Leave out all images and set down the records exactly as given.

Saved entries
____________
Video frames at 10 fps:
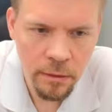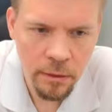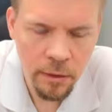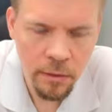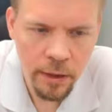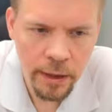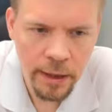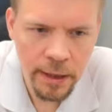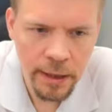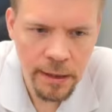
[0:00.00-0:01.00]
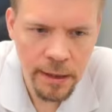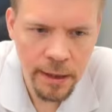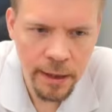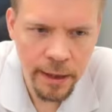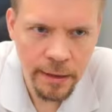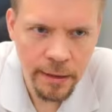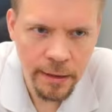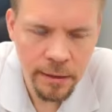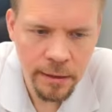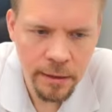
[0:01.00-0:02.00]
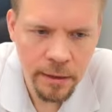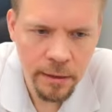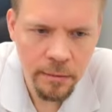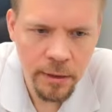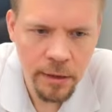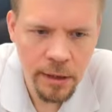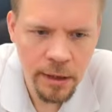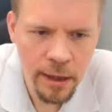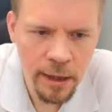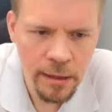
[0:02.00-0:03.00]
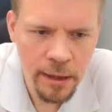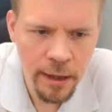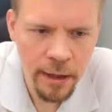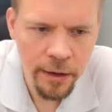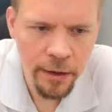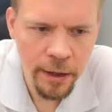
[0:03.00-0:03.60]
Oh, I didn't see that, because it hits here,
____________
EXPECTED ANSWER =>
Video frames at 10 fps:
[0:00.00-0:01.00]
[0:01.00-0:02.00]
[0:02.00-0:03.00]
[0:03.00-0:03.60]
Oh, I didn't see that, because it hits here,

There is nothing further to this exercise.